● Work item: Give the records again word for word. Leave every picture out.

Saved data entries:
* * * * * * * * *

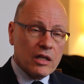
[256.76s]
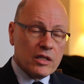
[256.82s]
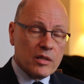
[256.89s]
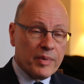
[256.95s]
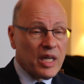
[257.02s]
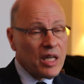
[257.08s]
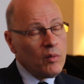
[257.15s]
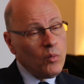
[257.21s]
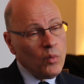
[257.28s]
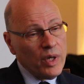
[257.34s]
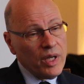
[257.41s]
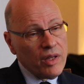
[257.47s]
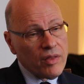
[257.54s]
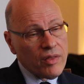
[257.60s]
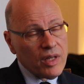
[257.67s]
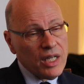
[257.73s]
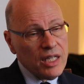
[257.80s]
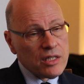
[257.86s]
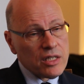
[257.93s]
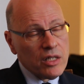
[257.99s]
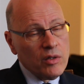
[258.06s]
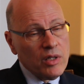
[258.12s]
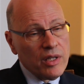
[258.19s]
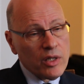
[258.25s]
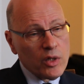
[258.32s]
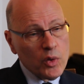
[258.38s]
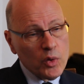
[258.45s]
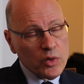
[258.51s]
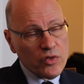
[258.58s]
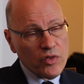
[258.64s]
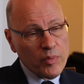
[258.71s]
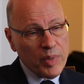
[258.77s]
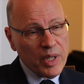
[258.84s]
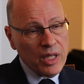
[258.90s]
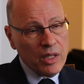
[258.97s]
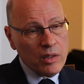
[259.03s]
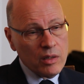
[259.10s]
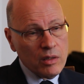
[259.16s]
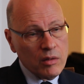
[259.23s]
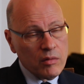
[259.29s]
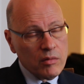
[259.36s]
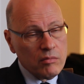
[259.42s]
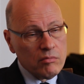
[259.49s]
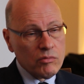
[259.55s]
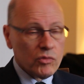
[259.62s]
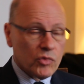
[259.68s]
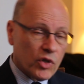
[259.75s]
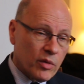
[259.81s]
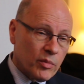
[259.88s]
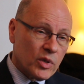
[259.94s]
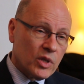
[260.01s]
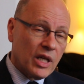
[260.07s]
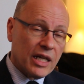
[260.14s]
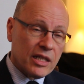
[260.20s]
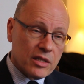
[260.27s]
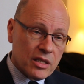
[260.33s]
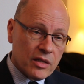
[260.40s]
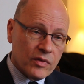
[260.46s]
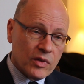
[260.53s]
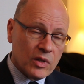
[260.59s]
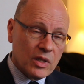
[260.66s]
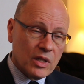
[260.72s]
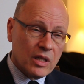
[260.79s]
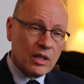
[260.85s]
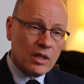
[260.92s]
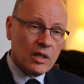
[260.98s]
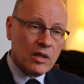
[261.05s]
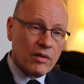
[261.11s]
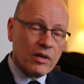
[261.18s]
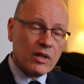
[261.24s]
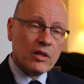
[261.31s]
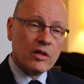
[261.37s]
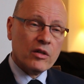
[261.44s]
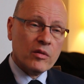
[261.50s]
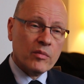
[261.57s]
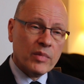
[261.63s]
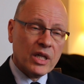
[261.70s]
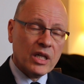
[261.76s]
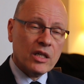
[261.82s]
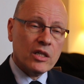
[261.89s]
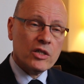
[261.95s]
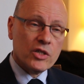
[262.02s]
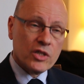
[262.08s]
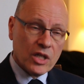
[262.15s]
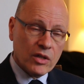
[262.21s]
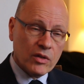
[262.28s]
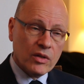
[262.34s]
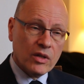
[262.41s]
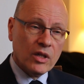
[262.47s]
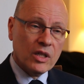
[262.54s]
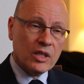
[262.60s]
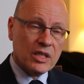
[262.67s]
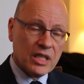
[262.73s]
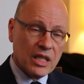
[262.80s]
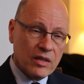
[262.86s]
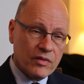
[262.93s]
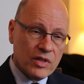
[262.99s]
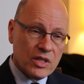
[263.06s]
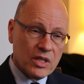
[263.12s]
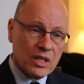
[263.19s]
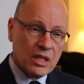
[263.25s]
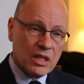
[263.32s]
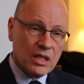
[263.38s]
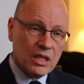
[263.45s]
To begin with, it's only the Court of Appeal, criminal and civil, that can be shown on television.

* * * * * * * * *

● Solution to this problem:
[256.76s]
[256.82s]
[256.89s]
[256.95s]
[257.02s]
[257.08s]
[257.15s]
[257.21s]
[257.28s]
[257.34s]
[257.41s]
[257.47s]
[257.54s]
[257.60s]
[257.67s]
[257.73s]
[257.80s]
[257.86s]
[257.93s]
[257.99s]
[258.06s]
[258.12s]
[258.19s]
[258.25s]
[258.32s]
[258.38s]
[258.45s]
[258.51s]
[258.58s]
[258.64s]
[258.71s]
[258.77s]
[258.84s]
[258.90s]
[258.97s]
[259.03s]
[259.10s]
[259.16s]
[259.23s]
[259.29s]
[259.36s]
[259.42s]
[259.49s]
[259.55s]
[259.62s]
[259.68s]
[259.75s]
[259.81s]
[259.88s]
[259.94s]
[260.01s]
[260.07s]
[260.14s]
[260.20s]
[260.27s]
[260.33s]
[260.40s]
[260.46s]
[260.53s]
[260.59s]
[260.66s]
[260.72s]
[260.79s]
[260.85s]
[260.92s]
[260.98s]
[261.05s]
[261.11s]
[261.18s]
[261.24s]
[261.31s]
[261.37s]
[261.44s]
[261.50s]
[261.57s]
[261.63s]
[261.70s]
[261.76s]
[261.82s]
[261.89s]
[261.95s]
[262.02s]
[262.08s]
[262.15s]
[262.21s]
[262.28s]
[262.34s]
[262.41s]
[262.47s]
[262.54s]
[262.60s]
[262.67s]
[262.73s]
[262.80s]
[262.86s]
[262.93s]
[262.99s]
[263.06s]
[263.12s]
[263.19s]
[263.25s]
[263.32s]
[263.38s]
[263.45s]
To begin with, it's only the Court of Appeal, criminal and civil, that can be shown on television.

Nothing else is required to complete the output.